■ WORK REQUIRED: Set every record down again, identical to the original.

■ INPUT RECORDS:

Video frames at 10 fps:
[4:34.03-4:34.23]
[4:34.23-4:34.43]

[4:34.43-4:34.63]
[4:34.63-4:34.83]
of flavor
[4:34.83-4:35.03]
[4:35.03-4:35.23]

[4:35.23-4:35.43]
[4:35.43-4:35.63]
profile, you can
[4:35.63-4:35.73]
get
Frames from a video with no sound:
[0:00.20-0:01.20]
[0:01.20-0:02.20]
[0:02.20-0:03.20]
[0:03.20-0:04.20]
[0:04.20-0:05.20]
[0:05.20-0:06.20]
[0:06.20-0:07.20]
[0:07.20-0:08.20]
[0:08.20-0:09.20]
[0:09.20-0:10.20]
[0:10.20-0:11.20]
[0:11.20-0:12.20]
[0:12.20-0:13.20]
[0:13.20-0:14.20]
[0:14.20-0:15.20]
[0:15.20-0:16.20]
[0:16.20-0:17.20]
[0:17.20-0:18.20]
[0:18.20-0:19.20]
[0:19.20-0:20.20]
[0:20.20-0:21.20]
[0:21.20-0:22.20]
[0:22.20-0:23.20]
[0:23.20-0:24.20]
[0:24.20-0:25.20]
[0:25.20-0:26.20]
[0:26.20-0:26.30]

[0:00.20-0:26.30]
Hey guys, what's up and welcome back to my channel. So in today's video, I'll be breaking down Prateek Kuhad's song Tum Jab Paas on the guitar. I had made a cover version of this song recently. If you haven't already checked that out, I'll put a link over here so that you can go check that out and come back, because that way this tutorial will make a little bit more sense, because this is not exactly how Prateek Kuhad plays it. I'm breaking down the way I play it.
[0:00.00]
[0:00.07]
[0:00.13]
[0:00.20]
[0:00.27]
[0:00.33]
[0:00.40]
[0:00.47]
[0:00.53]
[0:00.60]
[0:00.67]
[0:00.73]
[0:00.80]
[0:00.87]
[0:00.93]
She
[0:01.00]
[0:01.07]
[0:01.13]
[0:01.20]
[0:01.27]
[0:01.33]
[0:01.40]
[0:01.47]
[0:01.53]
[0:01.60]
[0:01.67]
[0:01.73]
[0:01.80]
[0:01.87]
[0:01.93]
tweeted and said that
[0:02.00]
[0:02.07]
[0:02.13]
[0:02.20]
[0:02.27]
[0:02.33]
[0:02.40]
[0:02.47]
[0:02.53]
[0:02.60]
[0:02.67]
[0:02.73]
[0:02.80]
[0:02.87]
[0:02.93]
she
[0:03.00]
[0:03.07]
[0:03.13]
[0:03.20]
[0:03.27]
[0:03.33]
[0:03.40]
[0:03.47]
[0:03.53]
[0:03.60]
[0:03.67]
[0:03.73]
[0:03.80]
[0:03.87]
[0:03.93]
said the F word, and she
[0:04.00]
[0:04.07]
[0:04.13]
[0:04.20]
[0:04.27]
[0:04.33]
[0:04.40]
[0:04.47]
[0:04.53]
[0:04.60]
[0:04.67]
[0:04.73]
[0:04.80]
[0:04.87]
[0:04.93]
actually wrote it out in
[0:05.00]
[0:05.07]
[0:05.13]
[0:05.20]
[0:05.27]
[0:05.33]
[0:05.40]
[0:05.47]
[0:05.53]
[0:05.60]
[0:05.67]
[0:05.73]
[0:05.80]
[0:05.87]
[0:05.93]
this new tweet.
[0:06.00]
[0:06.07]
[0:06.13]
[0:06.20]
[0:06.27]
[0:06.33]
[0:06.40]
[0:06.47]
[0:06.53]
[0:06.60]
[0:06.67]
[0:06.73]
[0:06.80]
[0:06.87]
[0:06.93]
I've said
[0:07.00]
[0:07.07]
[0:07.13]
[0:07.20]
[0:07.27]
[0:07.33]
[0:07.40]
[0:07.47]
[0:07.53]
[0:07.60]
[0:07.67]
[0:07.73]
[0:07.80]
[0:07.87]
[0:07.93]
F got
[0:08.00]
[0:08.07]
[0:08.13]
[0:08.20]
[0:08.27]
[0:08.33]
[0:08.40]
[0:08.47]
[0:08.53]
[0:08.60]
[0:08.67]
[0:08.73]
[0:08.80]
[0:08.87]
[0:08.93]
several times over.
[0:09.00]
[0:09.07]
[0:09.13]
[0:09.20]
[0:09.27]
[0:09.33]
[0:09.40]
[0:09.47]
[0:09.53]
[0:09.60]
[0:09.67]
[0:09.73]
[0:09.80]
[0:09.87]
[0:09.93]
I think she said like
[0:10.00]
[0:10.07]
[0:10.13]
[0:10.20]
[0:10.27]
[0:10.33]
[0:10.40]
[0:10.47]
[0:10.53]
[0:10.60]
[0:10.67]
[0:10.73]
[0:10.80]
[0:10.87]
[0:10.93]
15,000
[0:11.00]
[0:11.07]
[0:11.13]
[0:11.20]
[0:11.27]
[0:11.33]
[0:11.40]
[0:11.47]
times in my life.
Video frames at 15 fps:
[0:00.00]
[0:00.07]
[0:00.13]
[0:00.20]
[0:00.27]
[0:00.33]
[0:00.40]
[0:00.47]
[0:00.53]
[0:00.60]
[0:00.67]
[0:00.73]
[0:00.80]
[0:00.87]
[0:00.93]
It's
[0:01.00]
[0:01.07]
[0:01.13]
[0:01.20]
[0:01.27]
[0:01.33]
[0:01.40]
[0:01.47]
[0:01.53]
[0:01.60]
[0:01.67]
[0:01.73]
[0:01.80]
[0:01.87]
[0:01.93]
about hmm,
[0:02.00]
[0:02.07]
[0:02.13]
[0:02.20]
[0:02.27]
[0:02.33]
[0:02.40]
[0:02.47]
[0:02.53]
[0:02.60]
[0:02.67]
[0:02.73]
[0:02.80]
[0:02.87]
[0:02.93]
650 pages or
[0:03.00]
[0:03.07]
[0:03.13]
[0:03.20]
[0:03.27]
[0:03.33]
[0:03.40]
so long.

■ ANSWER SECTION:
Video frames at 10 fps:
[4:34.03-4:34.23]
[4:34.23-4:34.43]

[4:34.43-4:34.63]
[4:34.63-4:34.83]
of flavor
[4:34.83-4:35.03]
[4:35.03-4:35.23]

[4:35.23-4:35.43]
[4:35.43-4:35.63]
profile, you can
[4:35.63-4:35.73]
get
Frames from a video with no sound:
[0:00.20-0:01.20]
[0:01.20-0:02.20]
[0:02.20-0:03.20]
[0:03.20-0:04.20]
[0:04.20-0:05.20]
[0:05.20-0:06.20]
[0:06.20-0:07.20]
[0:07.20-0:08.20]
[0:08.20-0:09.20]
[0:09.20-0:10.20]
[0:10.20-0:11.20]
[0:11.20-0:12.20]
[0:12.20-0:13.20]
[0:13.20-0:14.20]
[0:14.20-0:15.20]
[0:15.20-0:16.20]
[0:16.20-0:17.20]
[0:17.20-0:18.20]
[0:18.20-0:19.20]
[0:19.20-0:20.20]
[0:20.20-0:21.20]
[0:21.20-0:22.20]
[0:22.20-0:23.20]
[0:23.20-0:24.20]
[0:24.20-0:25.20]
[0:25.20-0:26.20]
[0:26.20-0:26.30]

[0:00.20-0:26.30]
Hey guys, what's up and welcome back to my channel. So in today's video, I'll be breaking down Prateek Kuhad's song Tum Jab Paas on the guitar. I had made a cover version of this song recently. If you haven't already checked that out, I'll put a link over here so that you can go check that out and come back, because that way this tutorial will make a little bit more sense, because this is not exactly how Prateek Kuhad plays it. I'm breaking down the way I play it.
[0:00.00]
[0:00.07]
[0:00.13]
[0:00.20]
[0:00.27]
[0:00.33]
[0:00.40]
[0:00.47]
[0:00.53]
[0:00.60]
[0:00.67]
[0:00.73]
[0:00.80]
[0:00.87]
[0:00.93]
She
[0:01.00]
[0:01.07]
[0:01.13]
[0:01.20]
[0:01.27]
[0:01.33]
[0:01.40]
[0:01.47]
[0:01.53]
[0:01.60]
[0:01.67]
[0:01.73]
[0:01.80]
[0:01.87]
[0:01.93]
tweeted and said that
[0:02.00]
[0:02.07]
[0:02.13]
[0:02.20]
[0:02.27]
[0:02.33]
[0:02.40]
[0:02.47]
[0:02.53]
[0:02.60]
[0:02.67]
[0:02.73]
[0:02.80]
[0:02.87]
[0:02.93]
she
[0:03.00]
[0:03.07]
[0:03.13]
[0:03.20]
[0:03.27]
[0:03.33]
[0:03.40]
[0:03.47]
[0:03.53]
[0:03.60]
[0:03.67]
[0:03.73]
[0:03.80]
[0:03.87]
[0:03.93]
said the F word, and she
[0:04.00]
[0:04.07]
[0:04.13]
[0:04.20]
[0:04.27]
[0:04.33]
[0:04.40]
[0:04.47]
[0:04.53]
[0:04.60]
[0:04.67]
[0:04.73]
[0:04.80]
[0:04.87]
[0:04.93]
actually wrote it out in
[0:05.00]
[0:05.07]
[0:05.13]
[0:05.20]
[0:05.27]
[0:05.33]
[0:05.40]
[0:05.47]
[0:05.53]
[0:05.60]
[0:05.67]
[0:05.73]
[0:05.80]
[0:05.87]
[0:05.93]
this new tweet.
[0:06.00]
[0:06.07]
[0:06.13]
[0:06.20]
[0:06.27]
[0:06.33]
[0:06.40]
[0:06.47]
[0:06.53]
[0:06.60]
[0:06.67]
[0:06.73]
[0:06.80]
[0:06.87]
[0:06.93]
I've said
[0:07.00]
[0:07.07]
[0:07.13]
[0:07.20]
[0:07.27]
[0:07.33]
[0:07.40]
[0:07.47]
[0:07.53]
[0:07.60]
[0:07.67]
[0:07.73]
[0:07.80]
[0:07.87]
[0:07.93]
F got
[0:08.00]
[0:08.07]
[0:08.13]
[0:08.20]
[0:08.27]
[0:08.33]
[0:08.40]
[0:08.47]
[0:08.53]
[0:08.60]
[0:08.67]
[0:08.73]
[0:08.80]
[0:08.87]
[0:08.93]
several times over.
[0:09.00]
[0:09.07]
[0:09.13]
[0:09.20]
[0:09.27]
[0:09.33]
[0:09.40]
[0:09.47]
[0:09.53]
[0:09.60]
[0:09.67]
[0:09.73]
[0:09.80]
[0:09.87]
[0:09.93]
I think she said like
[0:10.00]
[0:10.07]
[0:10.13]
[0:10.20]
[0:10.27]
[0:10.33]
[0:10.40]
[0:10.47]
[0:10.53]
[0:10.60]
[0:10.67]
[0:10.73]
[0:10.80]
[0:10.87]
[0:10.93]
15,000
[0:11.00]
[0:11.07]
[0:11.13]
[0:11.20]
[0:11.27]
[0:11.33]
[0:11.40]
[0:11.47]
times in my life.
Video frames at 15 fps:
[0:00.00]
[0:00.07]
[0:00.13]
[0:00.20]
[0:00.27]
[0:00.33]
[0:00.40]
[0:00.47]
[0:00.53]
[0:00.60]
[0:00.67]
[0:00.73]
[0:00.80]
[0:00.87]
[0:00.93]
It's
[0:01.00]
[0:01.07]
[0:01.13]
[0:01.20]
[0:01.27]
[0:01.33]
[0:01.40]
[0:01.47]
[0:01.53]
[0:01.60]
[0:01.67]
[0:01.73]
[0:01.80]
[0:01.87]
[0:01.93]
about hmm,
[0:02.00]
[0:02.07]
[0:02.13]
[0:02.20]
[0:02.27]
[0:02.33]
[0:02.40]
[0:02.47]
[0:02.53]
[0:02.60]
[0:02.67]
[0:02.73]
[0:02.80]
[0:02.87]
[0:02.93]
650 pages or
[0:03.00]
[0:03.07]
[0:03.13]
[0:03.20]
[0:03.27]
[0:03.33]
[0:03.40]
so long.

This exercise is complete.